BEGIN Input material

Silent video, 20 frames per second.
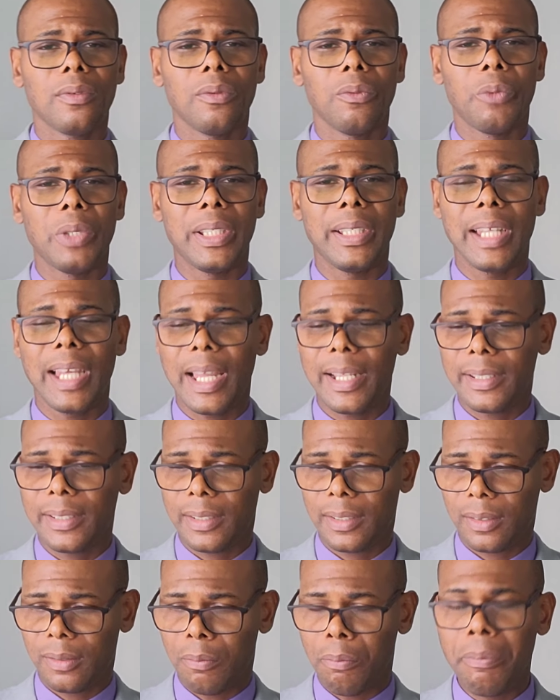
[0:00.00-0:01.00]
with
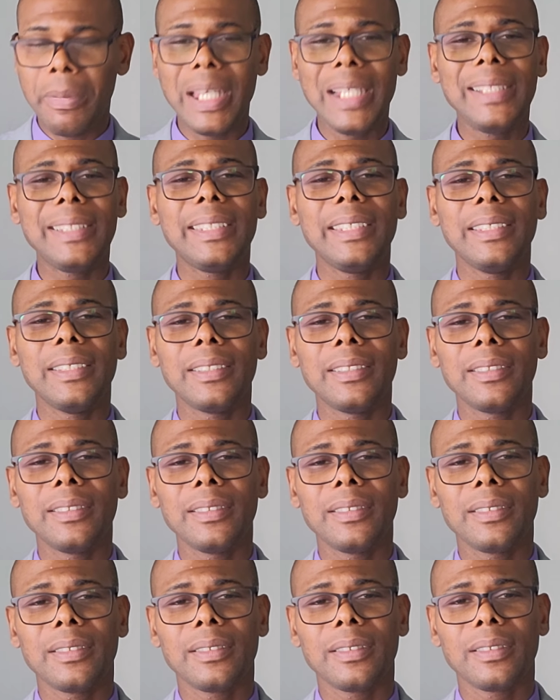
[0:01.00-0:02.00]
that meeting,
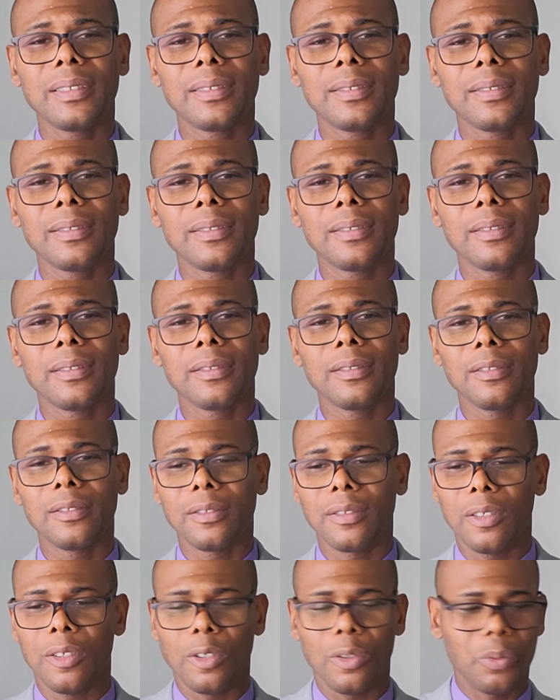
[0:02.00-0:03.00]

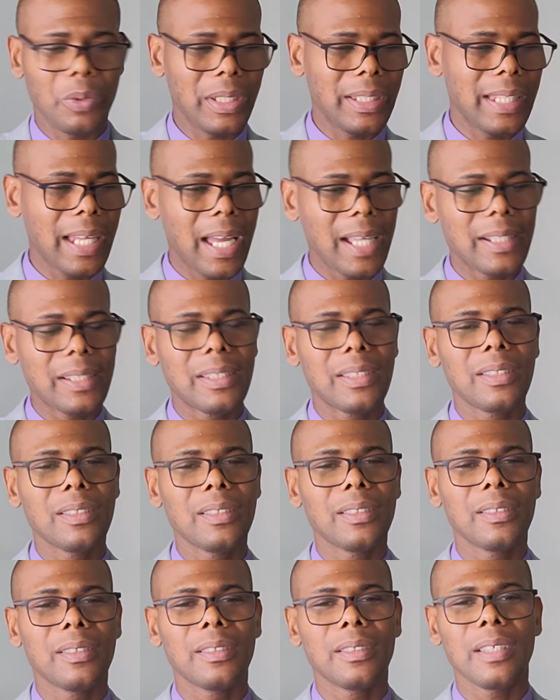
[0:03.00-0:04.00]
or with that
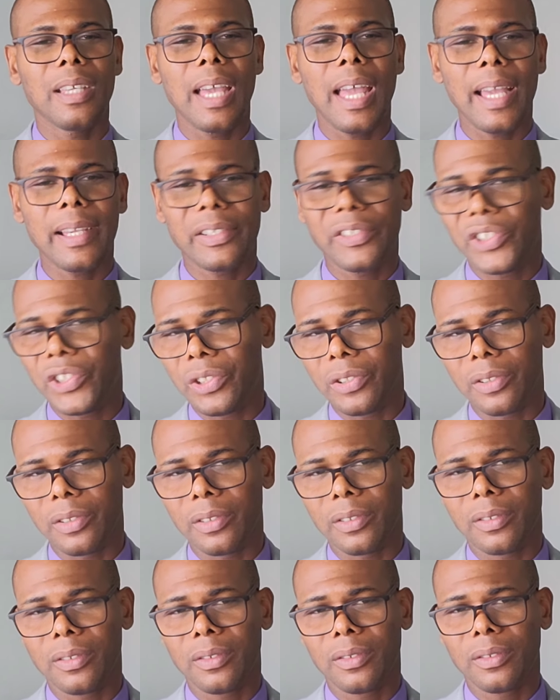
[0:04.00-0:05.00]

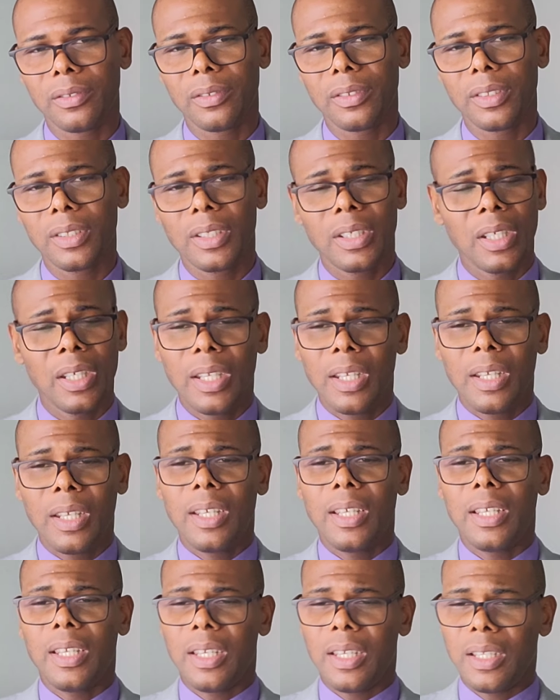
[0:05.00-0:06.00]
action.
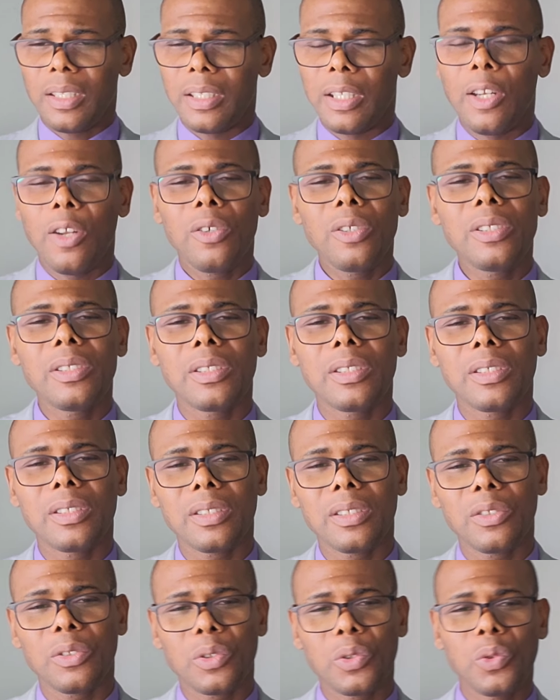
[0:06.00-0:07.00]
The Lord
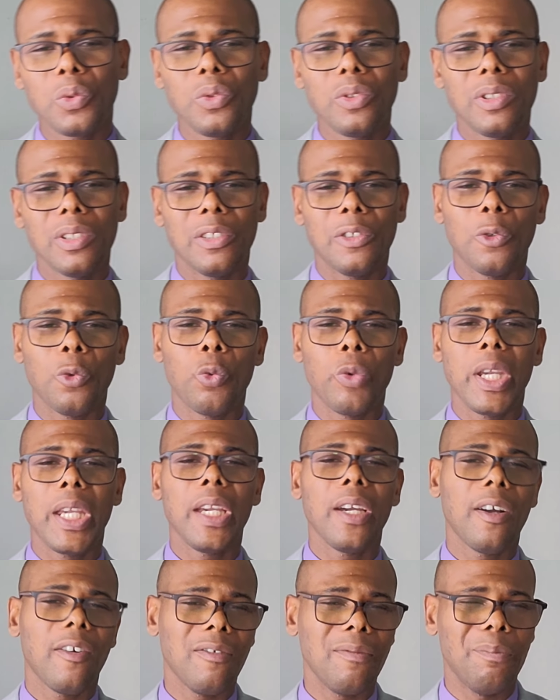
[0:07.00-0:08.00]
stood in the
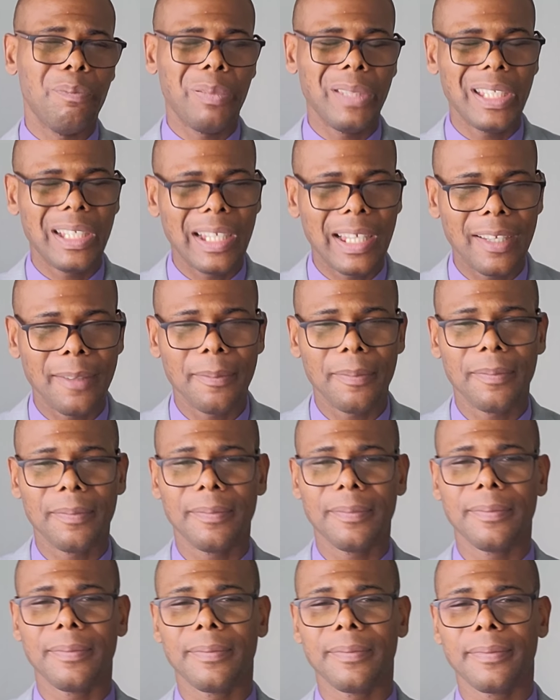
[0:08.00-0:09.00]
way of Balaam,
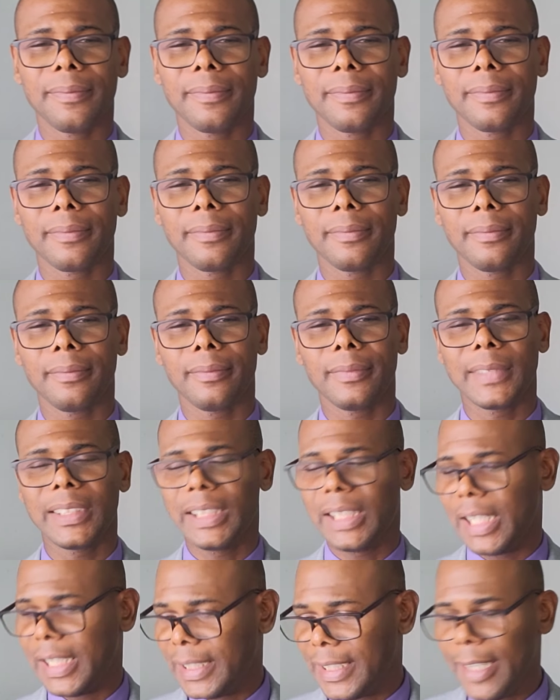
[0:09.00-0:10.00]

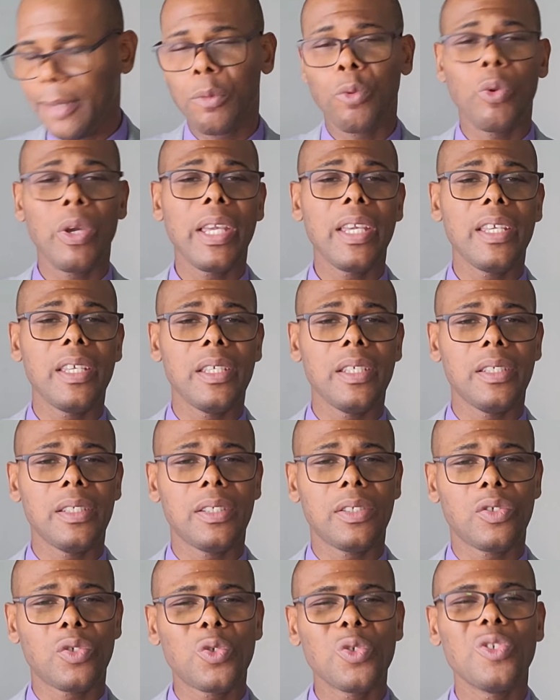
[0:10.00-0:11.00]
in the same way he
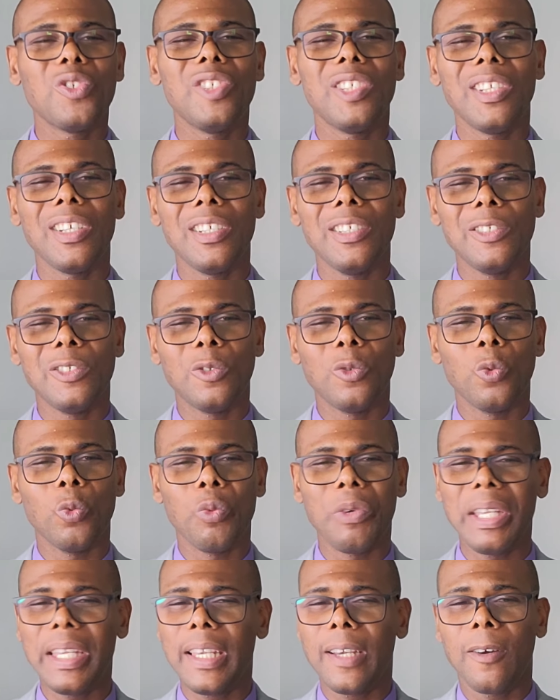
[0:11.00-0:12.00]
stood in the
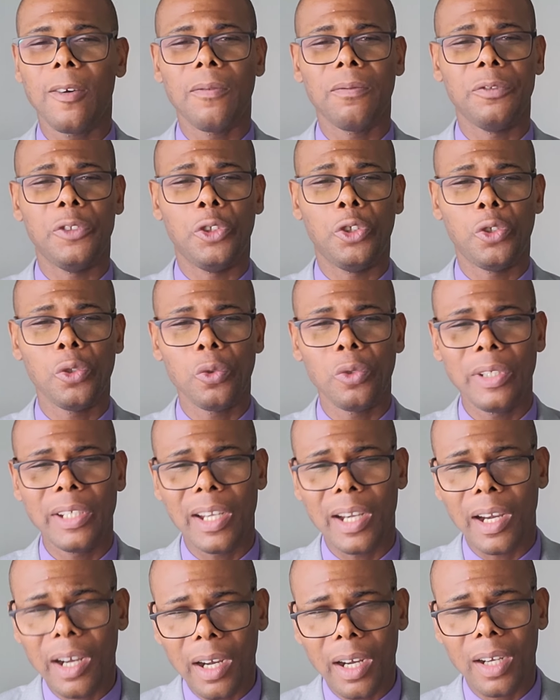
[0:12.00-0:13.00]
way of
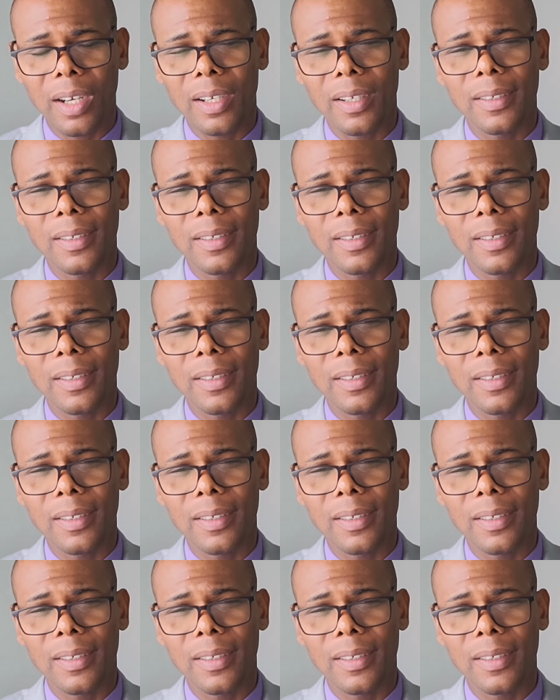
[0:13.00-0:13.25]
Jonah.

END Input material
BEGIN Input material

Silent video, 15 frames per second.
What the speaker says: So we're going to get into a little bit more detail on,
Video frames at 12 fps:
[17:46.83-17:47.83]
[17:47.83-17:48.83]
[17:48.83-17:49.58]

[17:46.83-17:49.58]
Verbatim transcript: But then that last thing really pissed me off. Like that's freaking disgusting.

END Input material

# Task description:
Copy each line of the entries in which the string "Silent" is found.

# Solved exercise:
Silent video, 20 frames per second.
Silent video, 15 frames per second.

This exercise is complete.